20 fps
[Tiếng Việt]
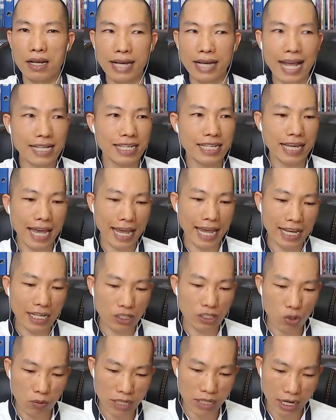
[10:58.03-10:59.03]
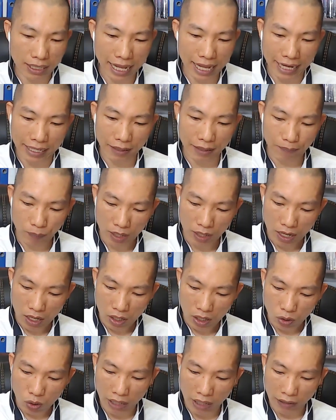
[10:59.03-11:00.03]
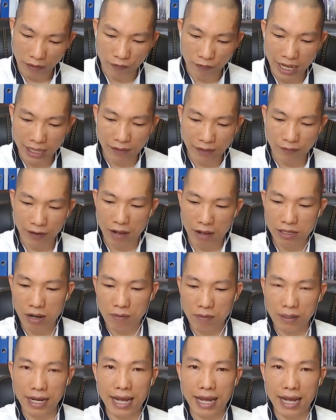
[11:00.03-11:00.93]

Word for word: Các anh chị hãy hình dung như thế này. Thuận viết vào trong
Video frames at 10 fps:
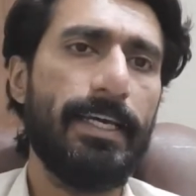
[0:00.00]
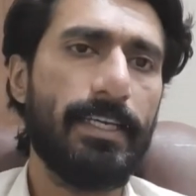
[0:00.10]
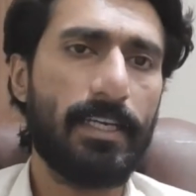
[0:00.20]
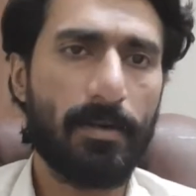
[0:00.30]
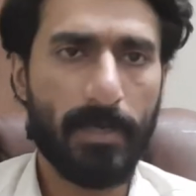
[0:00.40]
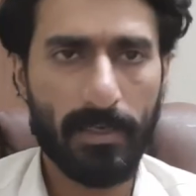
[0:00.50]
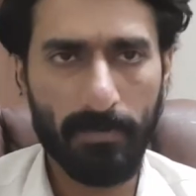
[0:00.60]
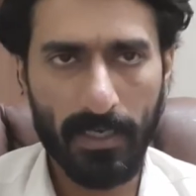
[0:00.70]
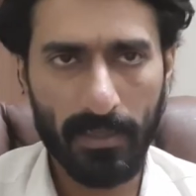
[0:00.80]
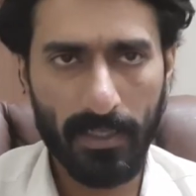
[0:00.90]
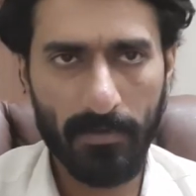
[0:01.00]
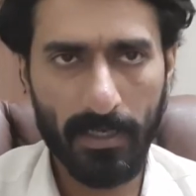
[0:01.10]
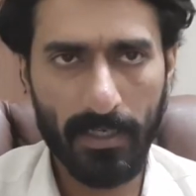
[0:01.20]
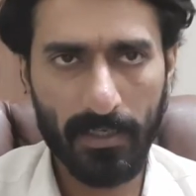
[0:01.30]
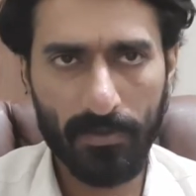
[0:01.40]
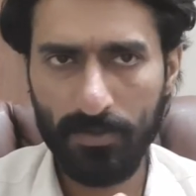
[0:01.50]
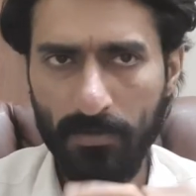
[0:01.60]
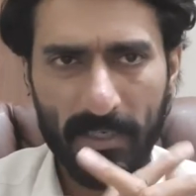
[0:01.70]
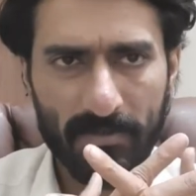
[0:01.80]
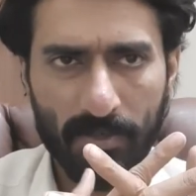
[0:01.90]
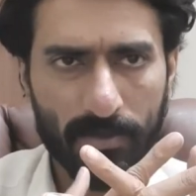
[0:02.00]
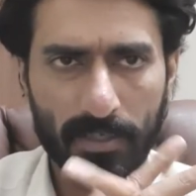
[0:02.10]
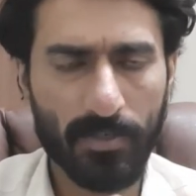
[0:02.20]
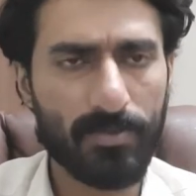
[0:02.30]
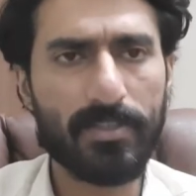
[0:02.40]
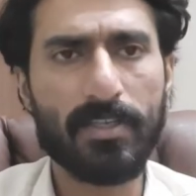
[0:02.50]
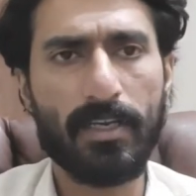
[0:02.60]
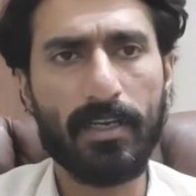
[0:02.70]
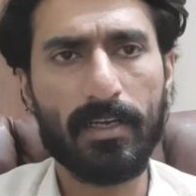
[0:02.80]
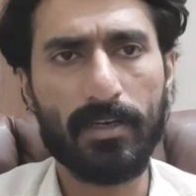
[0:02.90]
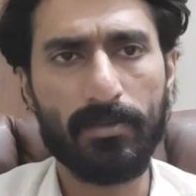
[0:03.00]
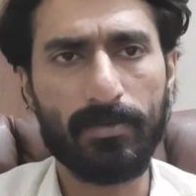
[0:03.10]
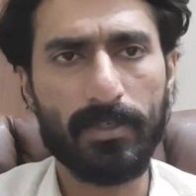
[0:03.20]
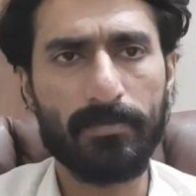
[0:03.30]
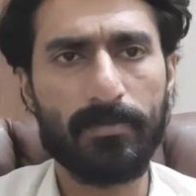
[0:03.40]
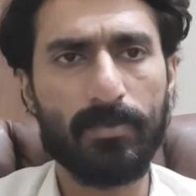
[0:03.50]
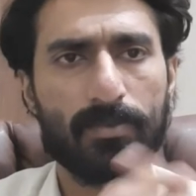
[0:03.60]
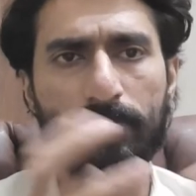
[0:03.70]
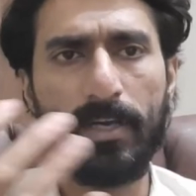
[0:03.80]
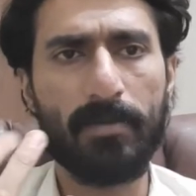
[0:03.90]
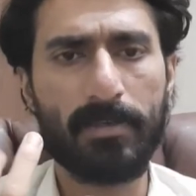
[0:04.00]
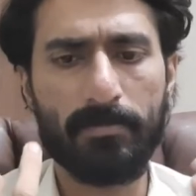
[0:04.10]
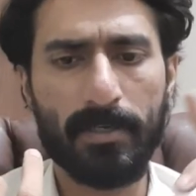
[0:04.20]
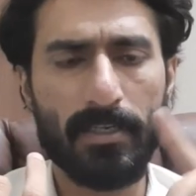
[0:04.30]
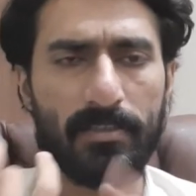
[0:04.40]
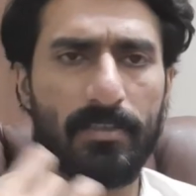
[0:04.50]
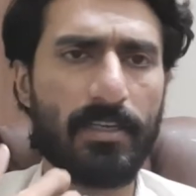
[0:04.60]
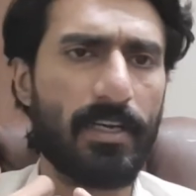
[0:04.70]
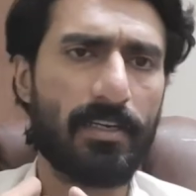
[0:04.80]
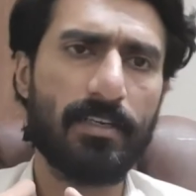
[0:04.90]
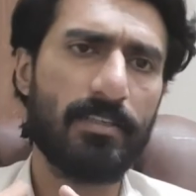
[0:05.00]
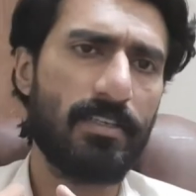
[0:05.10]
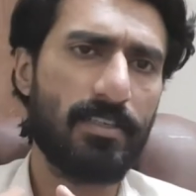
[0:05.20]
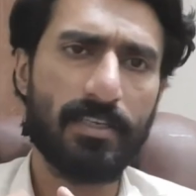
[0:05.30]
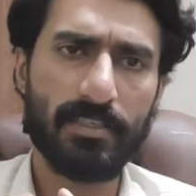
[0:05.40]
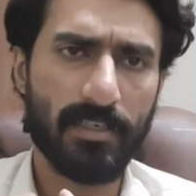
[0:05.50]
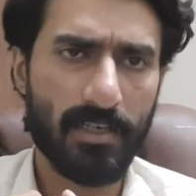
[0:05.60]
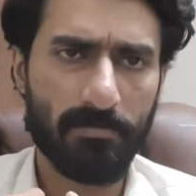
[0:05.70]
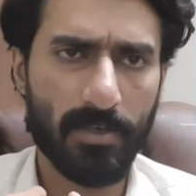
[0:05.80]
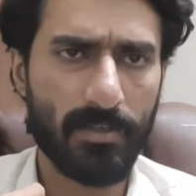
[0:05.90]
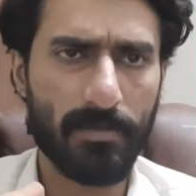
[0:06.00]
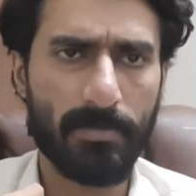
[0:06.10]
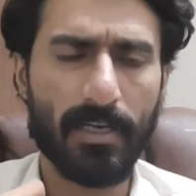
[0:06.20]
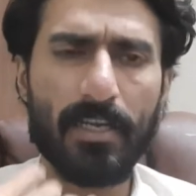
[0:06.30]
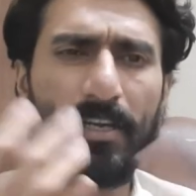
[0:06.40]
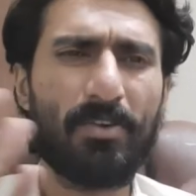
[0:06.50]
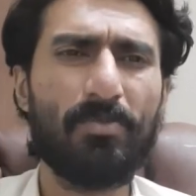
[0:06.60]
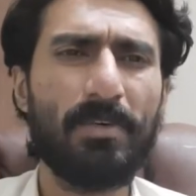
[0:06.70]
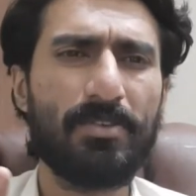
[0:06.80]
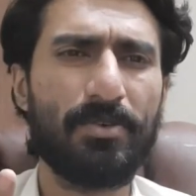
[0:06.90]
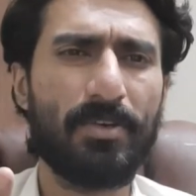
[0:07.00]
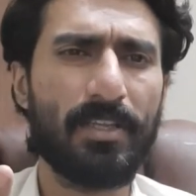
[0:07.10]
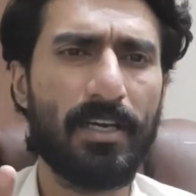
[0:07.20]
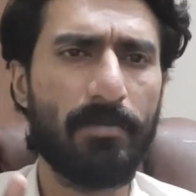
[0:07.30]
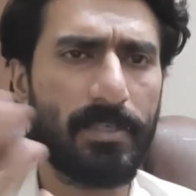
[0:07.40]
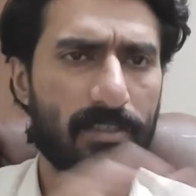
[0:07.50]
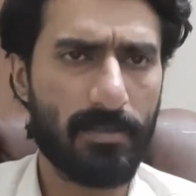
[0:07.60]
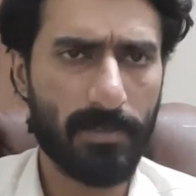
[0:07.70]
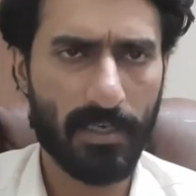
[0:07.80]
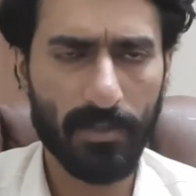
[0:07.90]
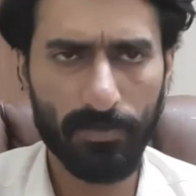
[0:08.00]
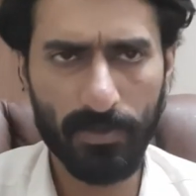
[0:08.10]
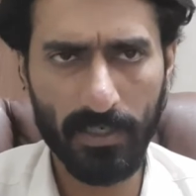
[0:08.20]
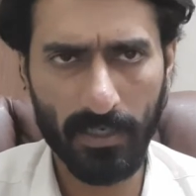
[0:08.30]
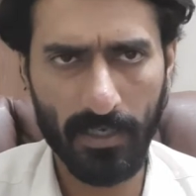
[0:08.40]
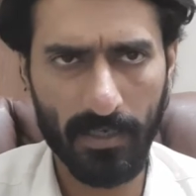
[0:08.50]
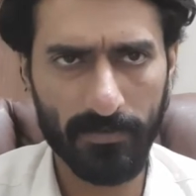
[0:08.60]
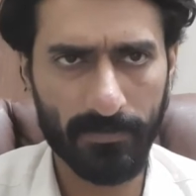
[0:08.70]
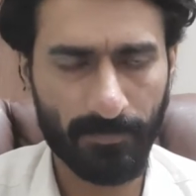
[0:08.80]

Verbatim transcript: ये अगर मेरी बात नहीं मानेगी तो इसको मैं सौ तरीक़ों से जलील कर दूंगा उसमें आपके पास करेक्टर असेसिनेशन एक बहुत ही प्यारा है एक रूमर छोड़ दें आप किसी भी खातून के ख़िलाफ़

------------------------------------

__Exercise__.
Although the records contain pictures, restate them word for word with those pictures left out.

__Answer to this exercise__.
20 fps
[Tiếng Việt]
[10:58.03-10:59.03]
[10:59.03-11:00.03]
[11:00.03-11:00.93]

Word for word: Các anh chị hãy hình dung như thế này. Thuận viết vào trong
Video frames at 10 fps:
[0:00.00]
[0:00.10]
[0:00.20]
[0:00.30]
[0:00.40]
[0:00.50]
[0:00.60]
[0:00.70]
[0:00.80]
[0:00.90]
[0:01.00]
[0:01.10]
[0:01.20]
[0:01.30]
[0:01.40]
[0:01.50]
[0:01.60]
[0:01.70]
[0:01.80]
[0:01.90]
[0:02.00]
[0:02.10]
[0:02.20]
[0:02.30]
[0:02.40]
[0:02.50]
[0:02.60]
[0:02.70]
[0:02.80]
[0:02.90]
[0:03.00]
[0:03.10]
[0:03.20]
[0:03.30]
[0:03.40]
[0:03.50]
[0:03.60]
[0:03.70]
[0:03.80]
[0:03.90]
[0:04.00]
[0:04.10]
[0:04.20]
[0:04.30]
[0:04.40]
[0:04.50]
[0:04.60]
[0:04.70]
[0:04.80]
[0:04.90]
[0:05.00]
[0:05.10]
[0:05.20]
[0:05.30]
[0:05.40]
[0:05.50]
[0:05.60]
[0:05.70]
[0:05.80]
[0:05.90]
[0:06.00]
[0:06.10]
[0:06.20]
[0:06.30]
[0:06.40]
[0:06.50]
[0:06.60]
[0:06.70]
[0:06.80]
[0:06.90]
[0:07.00]
[0:07.10]
[0:07.20]
[0:07.30]
[0:07.40]
[0:07.50]
[0:07.60]
[0:07.70]
[0:07.80]
[0:07.90]
[0:08.00]
[0:08.10]
[0:08.20]
[0:08.30]
[0:08.40]
[0:08.50]
[0:08.60]
[0:08.70]
[0:08.80]

Verbatim transcript: ये अगर मेरी बात नहीं मानेगी तो इसको मैं सौ तरीक़ों से जलील कर दूंगा उसमें आपके पास करेक्टर असेसिनेशन एक बहुत ही प्यारा है एक रूमर छोड़ दें आप किसी भी खातून के ख़िलाफ़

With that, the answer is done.